BEGIN
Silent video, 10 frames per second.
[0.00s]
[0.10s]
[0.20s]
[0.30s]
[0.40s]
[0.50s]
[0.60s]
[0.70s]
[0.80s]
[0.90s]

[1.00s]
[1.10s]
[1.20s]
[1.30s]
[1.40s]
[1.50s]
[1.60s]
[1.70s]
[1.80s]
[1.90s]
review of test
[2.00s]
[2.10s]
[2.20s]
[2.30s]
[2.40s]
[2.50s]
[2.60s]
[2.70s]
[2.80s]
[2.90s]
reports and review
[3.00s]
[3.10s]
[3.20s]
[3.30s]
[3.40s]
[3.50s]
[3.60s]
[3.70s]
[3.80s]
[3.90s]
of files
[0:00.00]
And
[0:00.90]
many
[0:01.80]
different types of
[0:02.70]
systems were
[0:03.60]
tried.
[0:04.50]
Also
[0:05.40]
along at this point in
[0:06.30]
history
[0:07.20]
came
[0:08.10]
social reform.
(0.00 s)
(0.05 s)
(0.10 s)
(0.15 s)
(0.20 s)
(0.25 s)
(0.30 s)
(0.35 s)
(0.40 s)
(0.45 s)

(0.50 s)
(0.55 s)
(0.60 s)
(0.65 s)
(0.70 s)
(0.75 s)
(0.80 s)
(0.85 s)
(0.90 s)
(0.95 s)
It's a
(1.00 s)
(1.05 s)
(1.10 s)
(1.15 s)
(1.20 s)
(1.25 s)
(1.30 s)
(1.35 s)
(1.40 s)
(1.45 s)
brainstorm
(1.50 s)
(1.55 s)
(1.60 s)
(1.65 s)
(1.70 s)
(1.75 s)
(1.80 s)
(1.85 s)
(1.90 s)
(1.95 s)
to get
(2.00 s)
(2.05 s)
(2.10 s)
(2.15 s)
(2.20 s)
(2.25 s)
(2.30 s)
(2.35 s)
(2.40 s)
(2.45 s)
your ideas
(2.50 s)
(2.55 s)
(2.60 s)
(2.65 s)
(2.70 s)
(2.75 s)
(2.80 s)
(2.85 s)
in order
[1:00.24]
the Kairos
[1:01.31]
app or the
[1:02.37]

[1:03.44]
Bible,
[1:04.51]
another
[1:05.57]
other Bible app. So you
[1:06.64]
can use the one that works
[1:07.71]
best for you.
END
YOUR ASSIGNMENT:
Please copy the material exactly, line for line.

SOLUTION TO THIS PROBLEM:
Silent video, 10 frames per second.
[0.00s]
[0.10s]
[0.20s]
[0.30s]
[0.40s]
[0.50s]
[0.60s]
[0.70s]
[0.80s]
[0.90s]

[1.00s]
[1.10s]
[1.20s]
[1.30s]
[1.40s]
[1.50s]
[1.60s]
[1.70s]
[1.80s]
[1.90s]
review of test
[2.00s]
[2.10s]
[2.20s]
[2.30s]
[2.40s]
[2.50s]
[2.60s]
[2.70s]
[2.80s]
[2.90s]
reports and review
[3.00s]
[3.10s]
[3.20s]
[3.30s]
[3.40s]
[3.50s]
[3.60s]
[3.70s]
[3.80s]
[3.90s]
of files
[0:00.00]
And
[0:00.90]
many
[0:01.80]
different types of
[0:02.70]
systems were
[0:03.60]
tried.
[0:04.50]
Also
[0:05.40]
along at this point in
[0:06.30]
history
[0:07.20]
came
[0:08.10]
social reform.
(0.00 s)
(0.05 s)
(0.10 s)
(0.15 s)
(0.20 s)
(0.25 s)
(0.30 s)
(0.35 s)
(0.40 s)
(0.45 s)

(0.50 s)
(0.55 s)
(0.60 s)
(0.65 s)
(0.70 s)
(0.75 s)
(0.80 s)
(0.85 s)
(0.90 s)
(0.95 s)
It's a
(1.00 s)
(1.05 s)
(1.10 s)
(1.15 s)
(1.20 s)
(1.25 s)
(1.30 s)
(1.35 s)
(1.40 s)
(1.45 s)
brainstorm
(1.50 s)
(1.55 s)
(1.60 s)
(1.65 s)
(1.70 s)
(1.75 s)
(1.80 s)
(1.85 s)
(1.90 s)
(1.95 s)
to get
(2.00 s)
(2.05 s)
(2.10 s)
(2.15 s)
(2.20 s)
(2.25 s)
(2.30 s)
(2.35 s)
(2.40 s)
(2.45 s)
your ideas
(2.50 s)
(2.55 s)
(2.60 s)
(2.65 s)
(2.70 s)
(2.75 s)
(2.80 s)
(2.85 s)
in order
[1:00.24]
the Kairos
[1:01.31]
app or the
[1:02.37]

[1:03.44]
Bible,
[1:04.51]
another
[1:05.57]
other Bible app. So you
[1:06.64]
can use the one that works
[1:07.71]
best for you.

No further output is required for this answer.